**Collected data entries**:
● ● ●

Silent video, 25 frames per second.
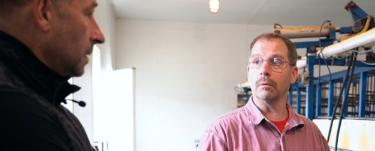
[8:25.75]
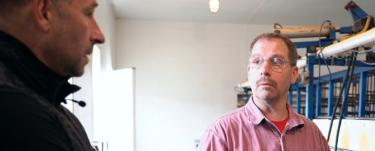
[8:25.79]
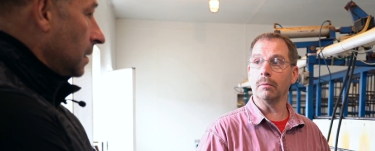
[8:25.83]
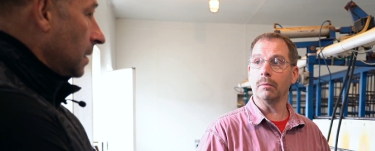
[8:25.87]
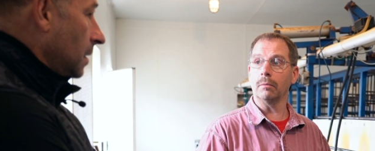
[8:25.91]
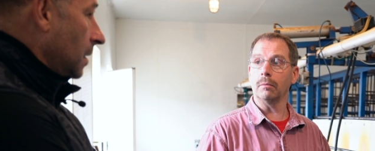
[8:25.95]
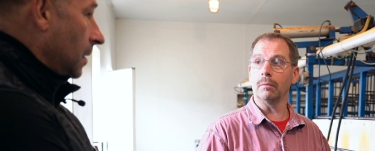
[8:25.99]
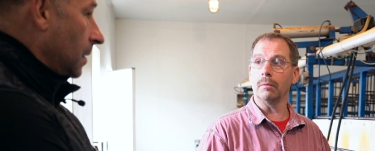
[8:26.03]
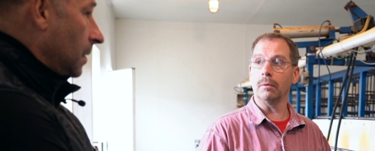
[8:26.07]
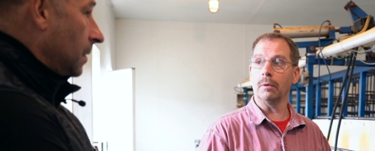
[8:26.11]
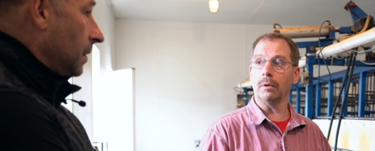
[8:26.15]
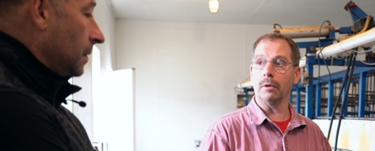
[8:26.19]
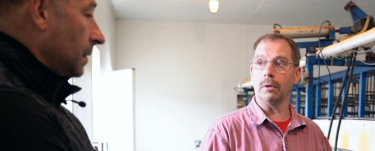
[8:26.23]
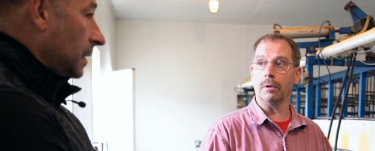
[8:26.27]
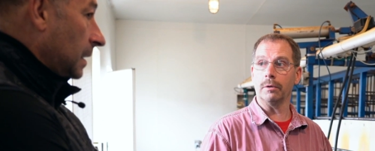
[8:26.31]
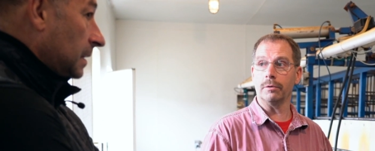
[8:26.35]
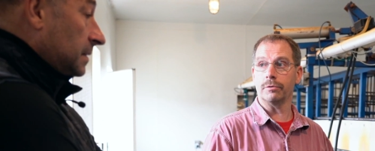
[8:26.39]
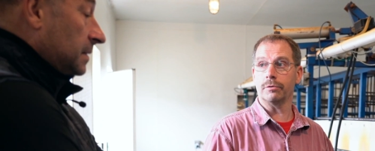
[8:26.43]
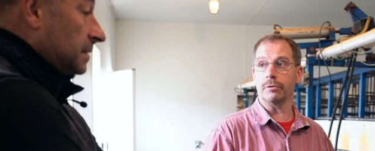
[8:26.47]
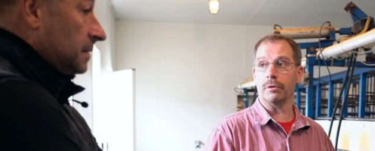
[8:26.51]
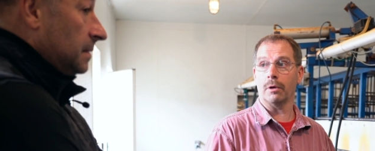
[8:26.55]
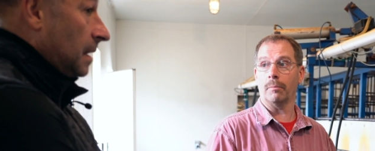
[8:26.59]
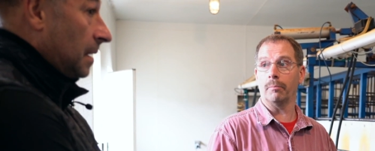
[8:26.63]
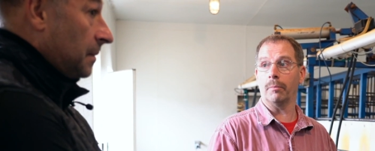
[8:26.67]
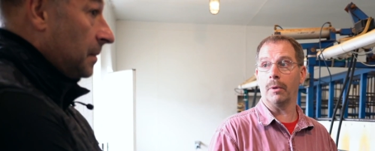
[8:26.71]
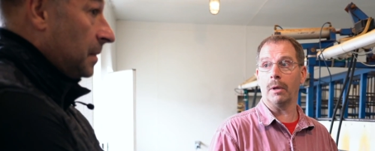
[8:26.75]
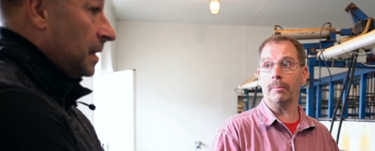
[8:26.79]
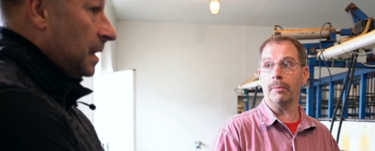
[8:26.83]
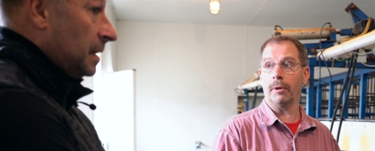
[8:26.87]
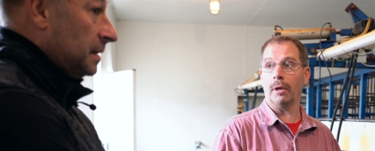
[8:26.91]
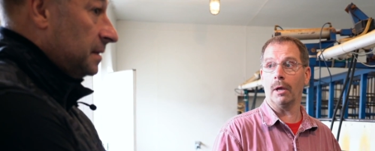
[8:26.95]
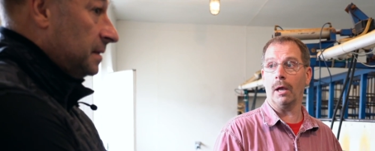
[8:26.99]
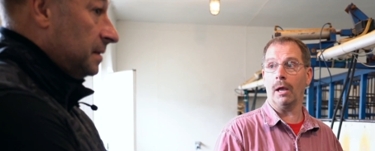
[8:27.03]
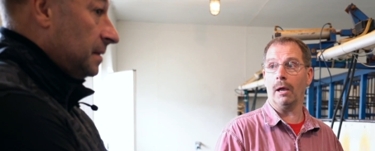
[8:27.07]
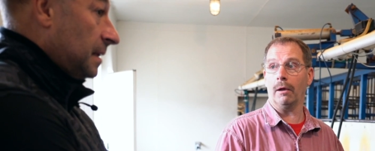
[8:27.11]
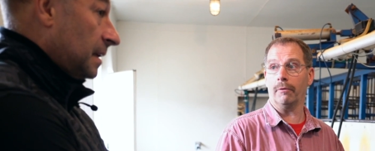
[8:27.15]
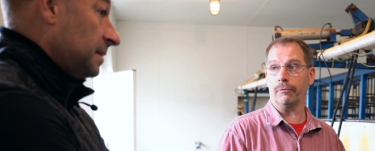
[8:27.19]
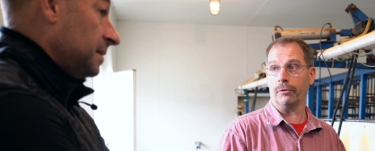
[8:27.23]
Speaker 1: Oh, well, that's. I mean,
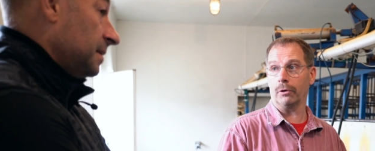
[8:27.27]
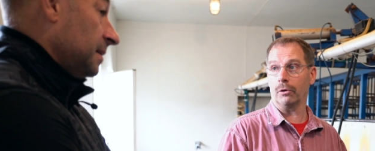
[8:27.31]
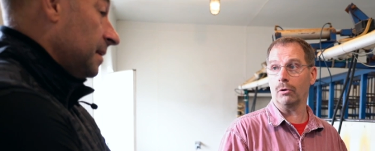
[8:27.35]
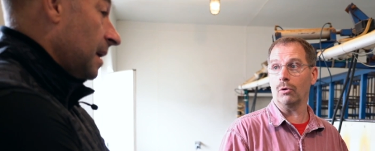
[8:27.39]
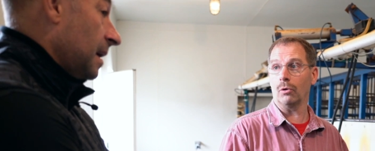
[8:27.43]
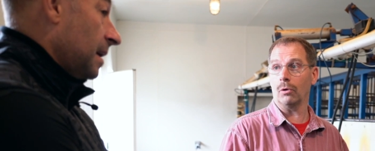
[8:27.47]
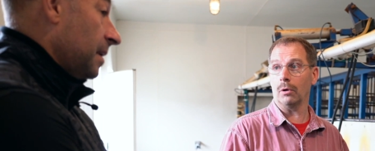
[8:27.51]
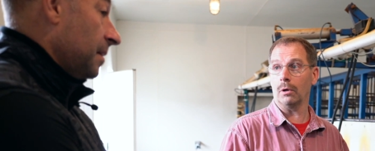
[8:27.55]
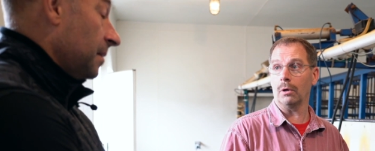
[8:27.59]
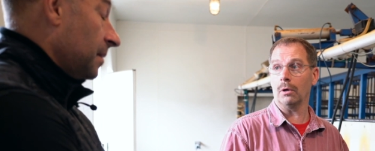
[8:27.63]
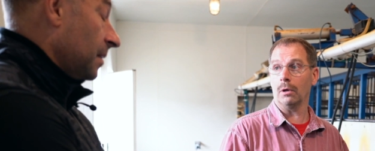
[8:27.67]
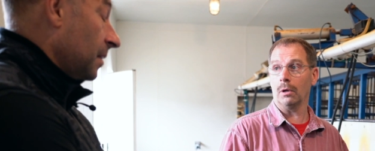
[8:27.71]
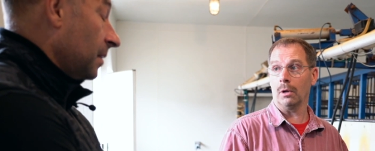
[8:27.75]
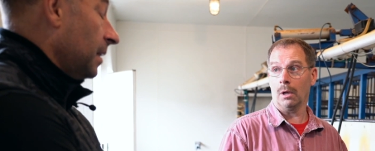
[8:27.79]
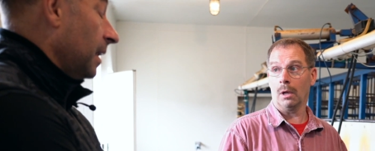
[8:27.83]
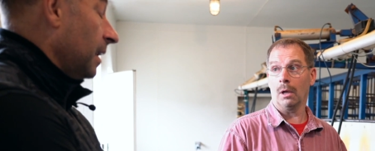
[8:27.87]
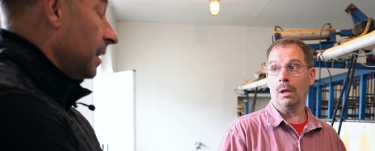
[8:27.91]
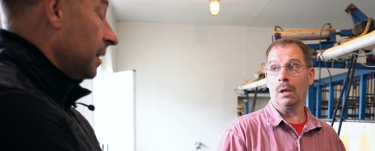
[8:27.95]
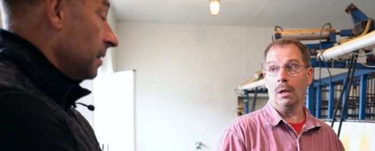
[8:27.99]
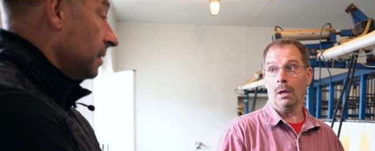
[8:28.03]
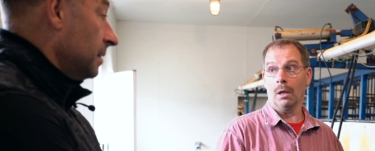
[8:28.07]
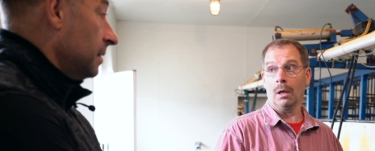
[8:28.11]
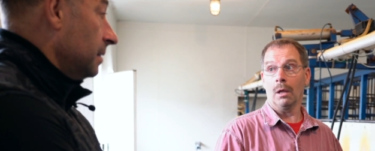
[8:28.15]
that's that's a lot of. Okay.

● ● ●

**THE TASK**:
Repeat the records above exactly. No pictures go into the repeat.

**PROBLEM SOLUTION**:
Silent video, 25 frames per second.
[8:25.75]
[8:25.79]
[8:25.83]
[8:25.87]
[8:25.91]
[8:25.95]
[8:25.99]
[8:26.03]
[8:26.07]
[8:26.11]
[8:26.15]
[8:26.19]
[8:26.23]
[8:26.27]
[8:26.31]
[8:26.35]
[8:26.39]
[8:26.43]
[8:26.47]
[8:26.51]
[8:26.55]
[8:26.59]
[8:26.63]
[8:26.67]
[8:26.71]
[8:26.75]
[8:26.79]
[8:26.83]
[8:26.87]
[8:26.91]
[8:26.95]
[8:26.99]
[8:27.03]
[8:27.07]
[8:27.11]
[8:27.15]
[8:27.19]
[8:27.23]
Speaker 1: Oh, well, that's. I mean,
[8:27.27]
[8:27.31]
[8:27.35]
[8:27.39]
[8:27.43]
[8:27.47]
[8:27.51]
[8:27.55]
[8:27.59]
[8:27.63]
[8:27.67]
[8:27.71]
[8:27.75]
[8:27.79]
[8:27.83]
[8:27.87]
[8:27.91]
[8:27.95]
[8:27.99]
[8:28.03]
[8:28.07]
[8:28.11]
[8:28.15]
that's that's a lot of. Okay.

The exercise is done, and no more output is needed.